The fact that we have war in Europe, the fact that, you know, we've spoken to people in Russia about standardization and about how to embrace these principles to work together, to come together. The fact that the world seems more and more polarized. That fact makes this project really personal to me because at the very end, this is not just about digital identity or just about open banking or just about any API. This is about whether or not we are trying to build bridges. And in a digital world, digital bridges are critical infrastructure.
I think we have an opportunity to do something here that plays at least a small role in bringing the world together and preventing the world from drifting further apart. Thank you very much.
Any, any questions, any insight you would like to have Gail That we needed for the virtual? Can you talk a little bit about governments and governments participating in such an effort? Not officially.

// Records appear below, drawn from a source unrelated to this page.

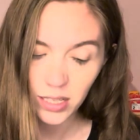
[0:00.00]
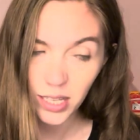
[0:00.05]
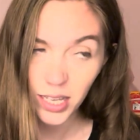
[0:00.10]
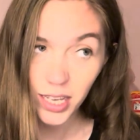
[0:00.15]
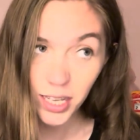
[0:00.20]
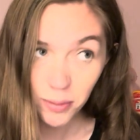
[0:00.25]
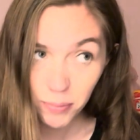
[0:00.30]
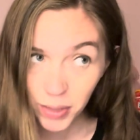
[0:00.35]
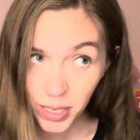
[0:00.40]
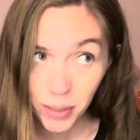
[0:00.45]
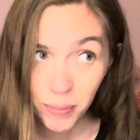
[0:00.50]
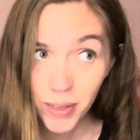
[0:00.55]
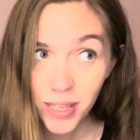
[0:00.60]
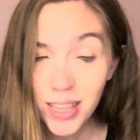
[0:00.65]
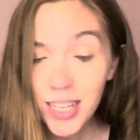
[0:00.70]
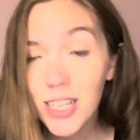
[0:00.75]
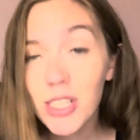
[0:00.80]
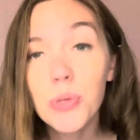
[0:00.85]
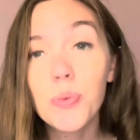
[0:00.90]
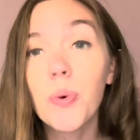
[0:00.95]
And maybe
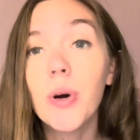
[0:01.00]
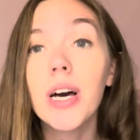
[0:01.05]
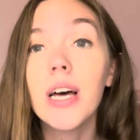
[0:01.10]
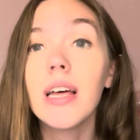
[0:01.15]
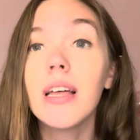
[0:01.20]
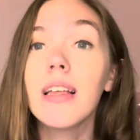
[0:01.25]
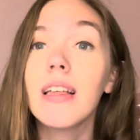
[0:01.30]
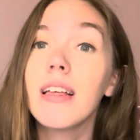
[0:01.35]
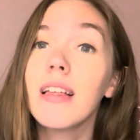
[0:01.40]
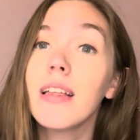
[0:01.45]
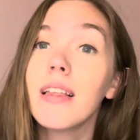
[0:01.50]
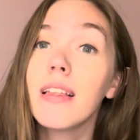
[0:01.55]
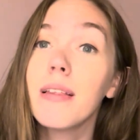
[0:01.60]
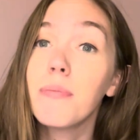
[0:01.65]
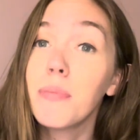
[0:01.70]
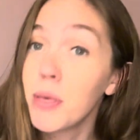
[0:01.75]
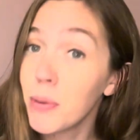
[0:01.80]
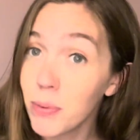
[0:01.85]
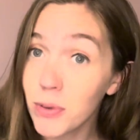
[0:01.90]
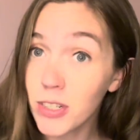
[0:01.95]
that's what
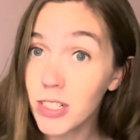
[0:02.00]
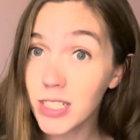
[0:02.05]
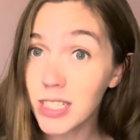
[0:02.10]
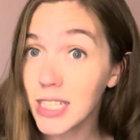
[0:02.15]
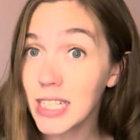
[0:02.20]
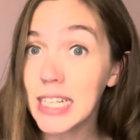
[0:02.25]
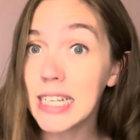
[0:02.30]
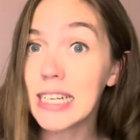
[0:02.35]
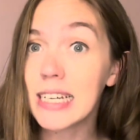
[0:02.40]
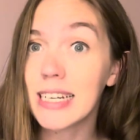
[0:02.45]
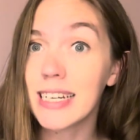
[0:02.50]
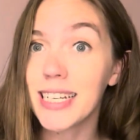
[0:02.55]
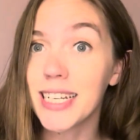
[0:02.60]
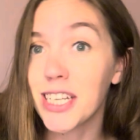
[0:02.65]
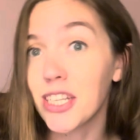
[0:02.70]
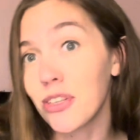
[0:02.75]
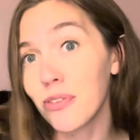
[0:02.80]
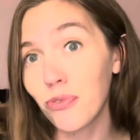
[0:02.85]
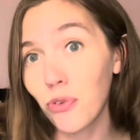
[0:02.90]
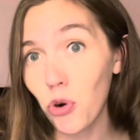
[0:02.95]
people are seeing
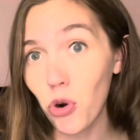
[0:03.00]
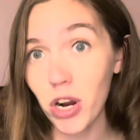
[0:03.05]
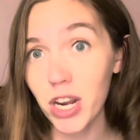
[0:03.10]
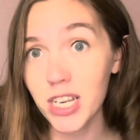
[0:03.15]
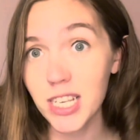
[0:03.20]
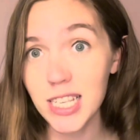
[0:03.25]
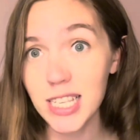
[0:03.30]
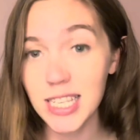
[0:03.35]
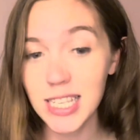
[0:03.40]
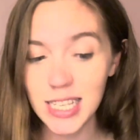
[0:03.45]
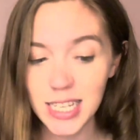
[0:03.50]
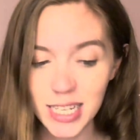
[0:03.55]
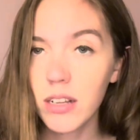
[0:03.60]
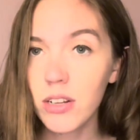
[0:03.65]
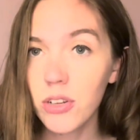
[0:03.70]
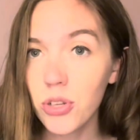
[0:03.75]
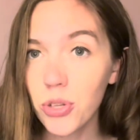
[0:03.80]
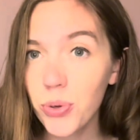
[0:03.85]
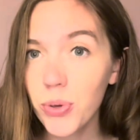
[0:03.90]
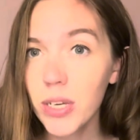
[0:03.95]
in the forest.
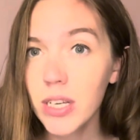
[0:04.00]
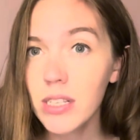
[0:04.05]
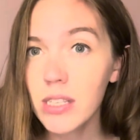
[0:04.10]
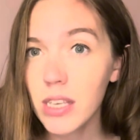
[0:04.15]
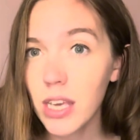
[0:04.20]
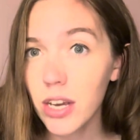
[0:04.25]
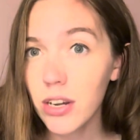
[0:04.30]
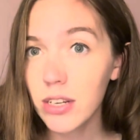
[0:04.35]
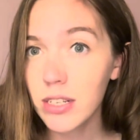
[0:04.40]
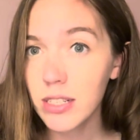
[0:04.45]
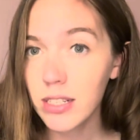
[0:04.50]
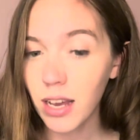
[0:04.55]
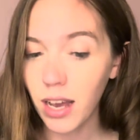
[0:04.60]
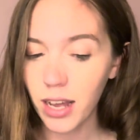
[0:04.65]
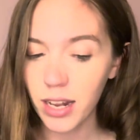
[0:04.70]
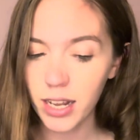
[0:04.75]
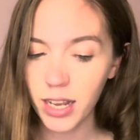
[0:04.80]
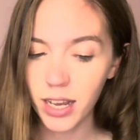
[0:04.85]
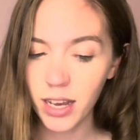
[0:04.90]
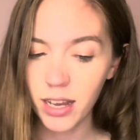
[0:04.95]
Lucas
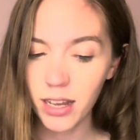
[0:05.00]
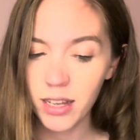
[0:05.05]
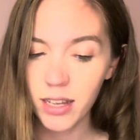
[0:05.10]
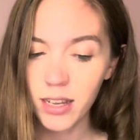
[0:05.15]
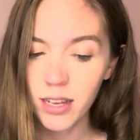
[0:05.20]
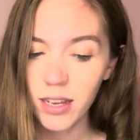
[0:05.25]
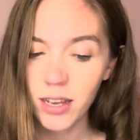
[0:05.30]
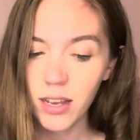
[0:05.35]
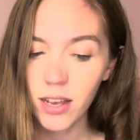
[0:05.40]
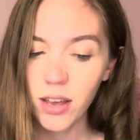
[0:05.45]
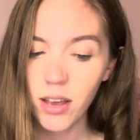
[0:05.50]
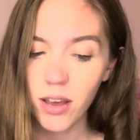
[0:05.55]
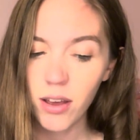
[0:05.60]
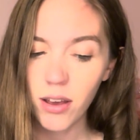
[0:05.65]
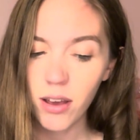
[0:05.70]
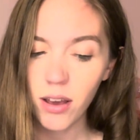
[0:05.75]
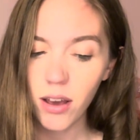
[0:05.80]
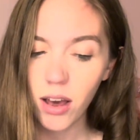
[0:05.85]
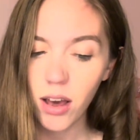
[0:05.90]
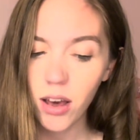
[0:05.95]
Caratania,
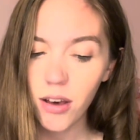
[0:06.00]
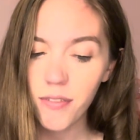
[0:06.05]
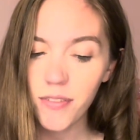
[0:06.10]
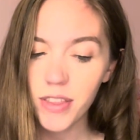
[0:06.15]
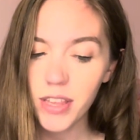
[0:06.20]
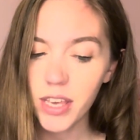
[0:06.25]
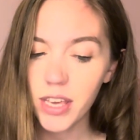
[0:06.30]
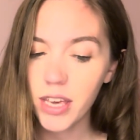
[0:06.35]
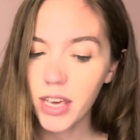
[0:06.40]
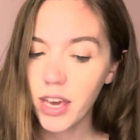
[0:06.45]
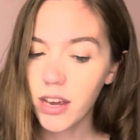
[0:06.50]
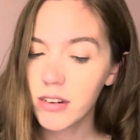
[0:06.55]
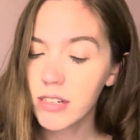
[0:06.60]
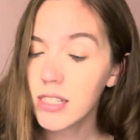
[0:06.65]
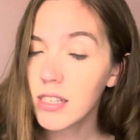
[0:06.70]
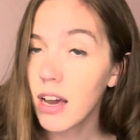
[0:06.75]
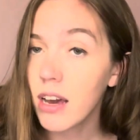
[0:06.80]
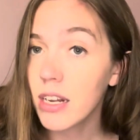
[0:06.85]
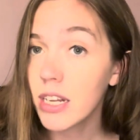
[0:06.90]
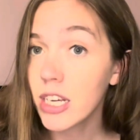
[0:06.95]
of the
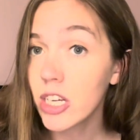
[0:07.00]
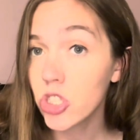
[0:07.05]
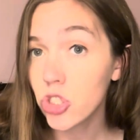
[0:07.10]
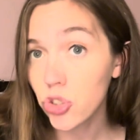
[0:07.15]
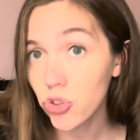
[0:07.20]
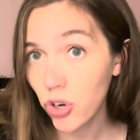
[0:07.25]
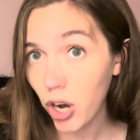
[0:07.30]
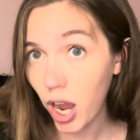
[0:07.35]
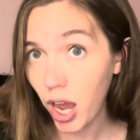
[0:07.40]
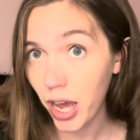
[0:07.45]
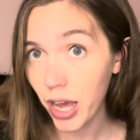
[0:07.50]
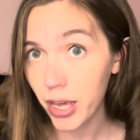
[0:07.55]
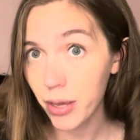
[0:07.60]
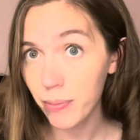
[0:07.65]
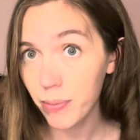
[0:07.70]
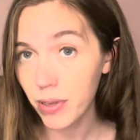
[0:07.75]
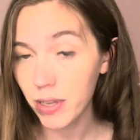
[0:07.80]
Caritania tribe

So yes, governments. So of course, what we, I think what we can say is that when you are trying to bridge gaps, ideally you bridge them across countries, across companies, across standardization organizations and across use cases, but you also bridge them from the private sector to the public sector. We've seen a couple of attempts that go really, really well. And in most cases, they are helped by the fact that countries and companies are coming together and are building infrastructure together.
Again, I want to plug the next panel right after that. See, I'm sure you can talk about something about the, the corporation between the private sector and the public sector. And we are very much trying to reach out to governments as well. And we hope to have a couple of, of concrete announcements in the not too distant future. And that is of course also true. You know, GAE can tell you more about ISO MDL, the mobile driver's license standard. And I think this is another area where you see that interoperability is so critical, right?
I can take my physical driver's license and I can go to Bangalore or to Paris or to Guam. And they will probably rent the car to me, losing that ability in a digital world would really be tragic. And I think that is true for, for everything we are, we are doing here. And I want to shamelessly plug also the panel tomorrow at 1130 or 1230. I think if you 1130, if you're still here, please do come to this panel because we have, I think, 10 panelists, Whatever Biggest biggest panel ever.
And we see this as a, hopefully an optimistic closing statement at EIC that will bring a lot of what you heard over those really packed four days together. I don't see any, we have one right here. Have one more question. So in your view, how, how this trusted framework can be decided is for example, by whom or how, or by which organization, or is this, you know, like a C certificates? Have you ever thought about that? Yes. Thank you for, for the question. And I think it's a very good one.
So first of all, we believe that it should not be any one company and maybe it should not be any one organization either. So part of the idea of gain is very deliberately to not attempt to create a new nonprofit. There is no chairman of the board of game. There is no secretary. There is no one who can ask $50,000 of Microsoft or Google or any other company in exchange of a board seat, because there is no board. Our hope is that ideally we are able to create a forum of standardization organizations to come together and agree together how this is working.
And these standardization organizations will be the ones to determine whether they need more structure and how that structure should look like. My hope is that we can be as pragmatic as possible because every new organization you create is going to create a little bit of friction as well. Thank you very much. If you have any question, please come see any one of the, any one of us or the 155 coauthors.